The problem with that is DJ Jazzy Jeff and the Fresh Prince did not get consent from New Line Cinema to use the Freddy character or voice in their song. The second problem was that there was already a rap song to promote A Nightmare on Elm Street 4:
While watching the Fat Boys run from Freddy Krueger is nothing short of amazing, I know there at least had to be a concept for a similar video involving The Fresh Prince and his DJ. It's almost like an urban legend these days. People claimed to have seen it on MTV before New Line had it pulled for good. Others claim it never existed. I would think that if it played even once, there would be video out there of it online. Hell, the Star Wars Holiday Special played only once in 1977 and it's easy to get a copy of that these days.

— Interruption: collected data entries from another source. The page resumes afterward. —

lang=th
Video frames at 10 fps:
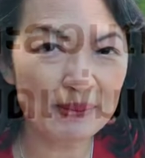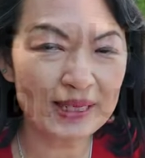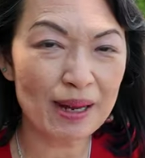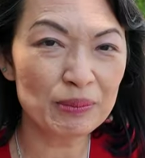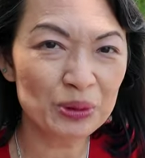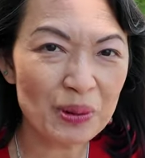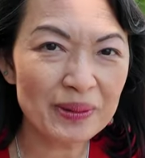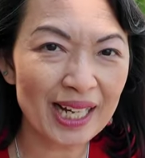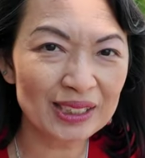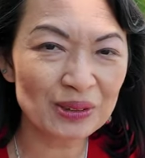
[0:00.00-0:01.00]
มทำร่วม
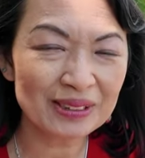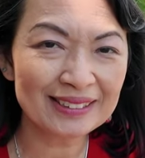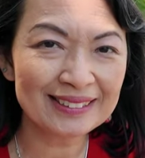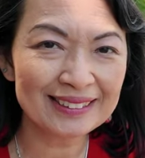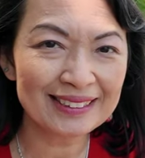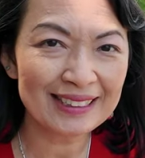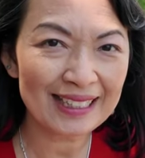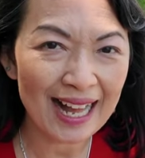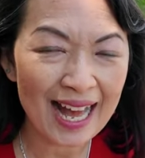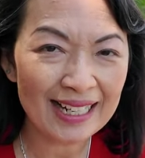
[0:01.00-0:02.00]
กันก็คือ
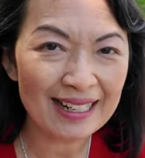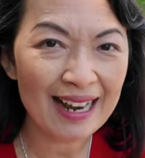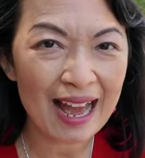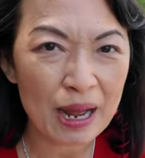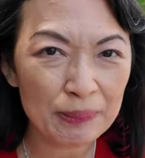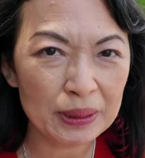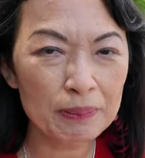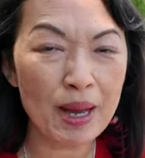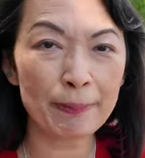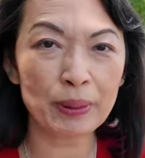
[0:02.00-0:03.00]
การล้างพิษ
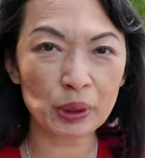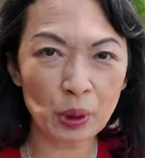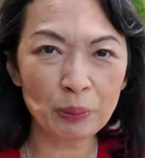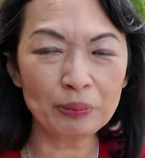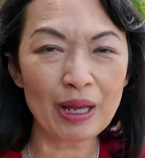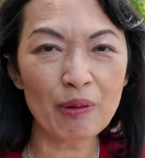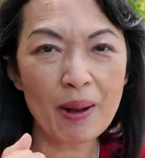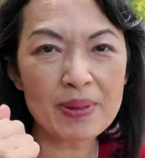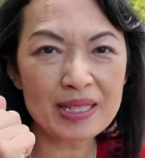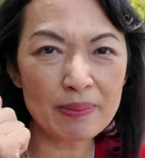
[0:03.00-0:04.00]
แบบประครบ แต่ว่า
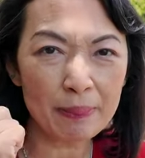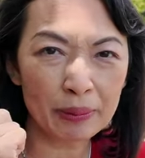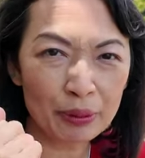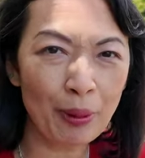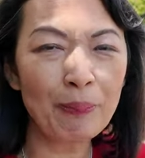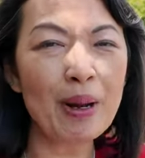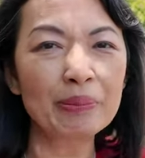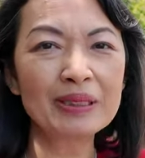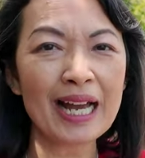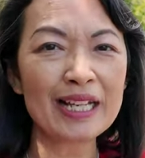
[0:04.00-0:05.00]
ไม่ใช่แบบประครบแบบ
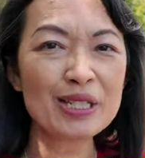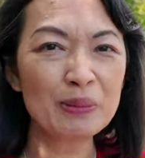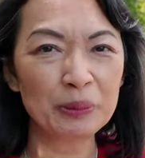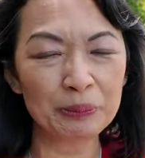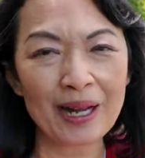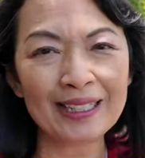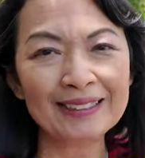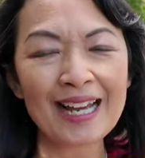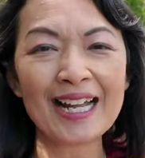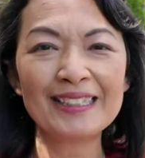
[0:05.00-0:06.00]
ไทยสมุนไพร
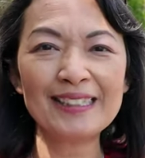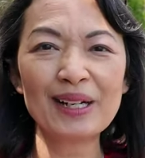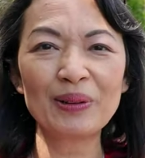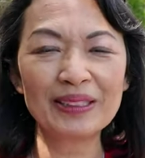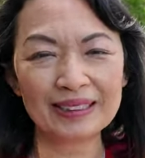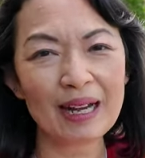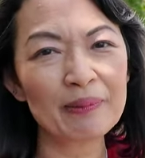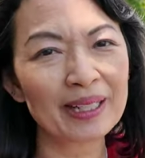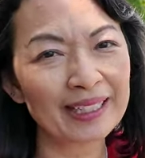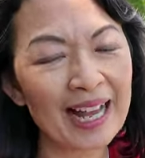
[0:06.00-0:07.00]
ไทยที่เราเคย
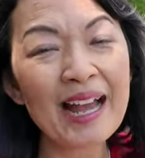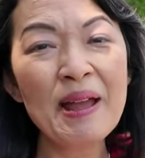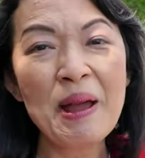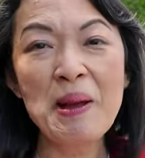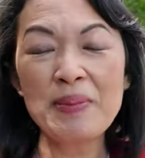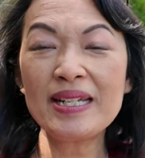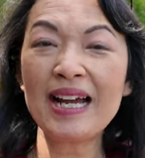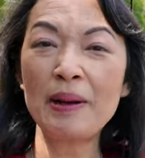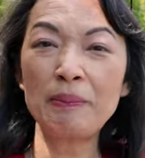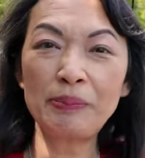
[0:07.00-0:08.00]
ทำกันนะคะ เป็น
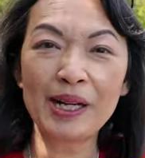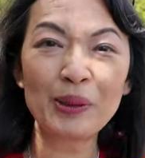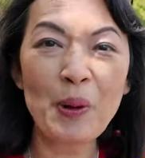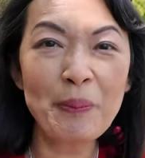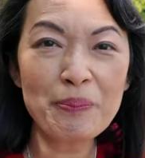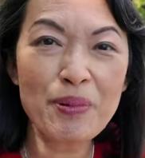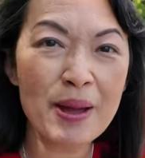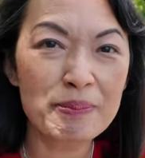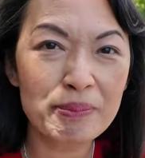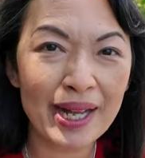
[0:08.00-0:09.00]
การประครบแบ
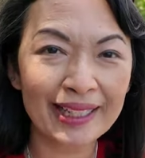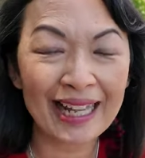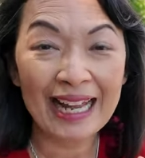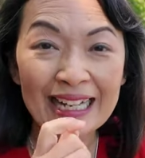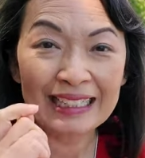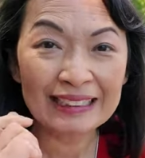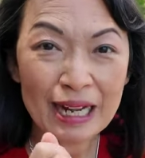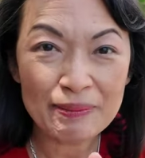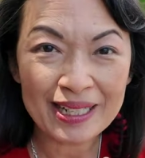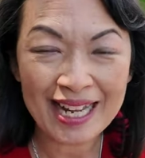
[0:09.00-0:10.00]
บใหม่
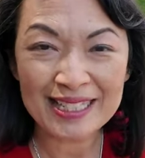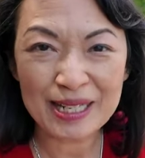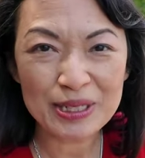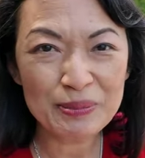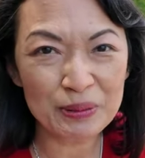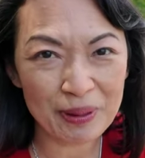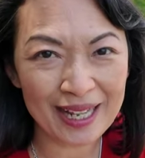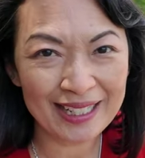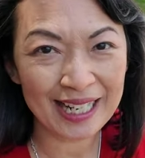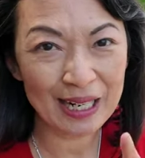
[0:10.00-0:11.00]
ทำอะไรใช้สมุนไพ
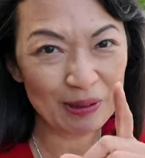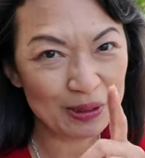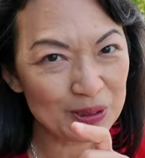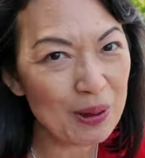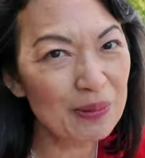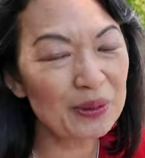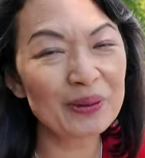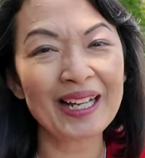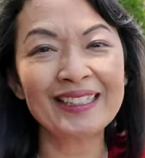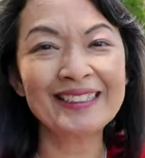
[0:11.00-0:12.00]
รอะไร เราต้องมาดู
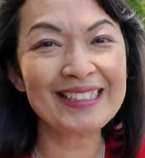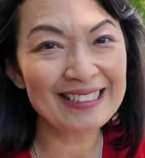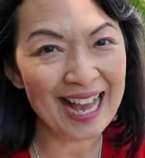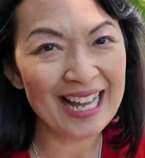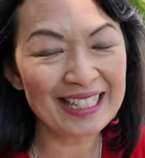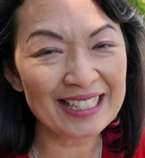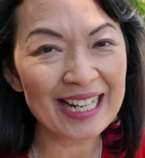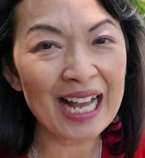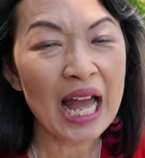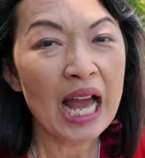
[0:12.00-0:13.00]
กันที่งานนี้
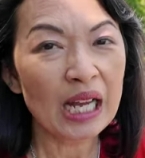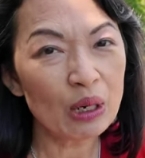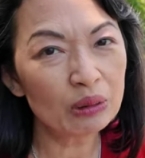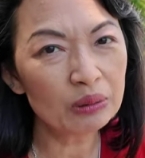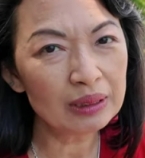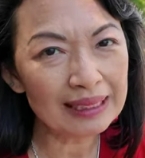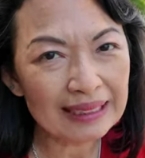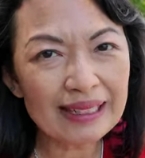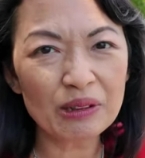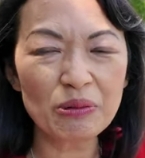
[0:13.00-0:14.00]
นะคะ เขา
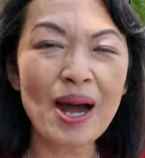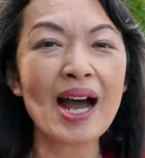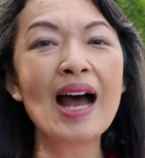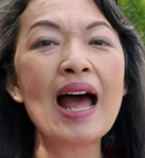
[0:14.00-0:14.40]
เรียกว่า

According to an interview with DJ Jazzy Jeff, the duo had to pay New Line some money and had to listen to two movie pitched by the company that they wanted the rap group to star in. They quickly said "no thanks" and that was that. No video – or a video that was pulled after just a few airings. Depends on your belief. That and the existence of Bigfoot.
For the record, one of the movies they were offered and turned down was House Party.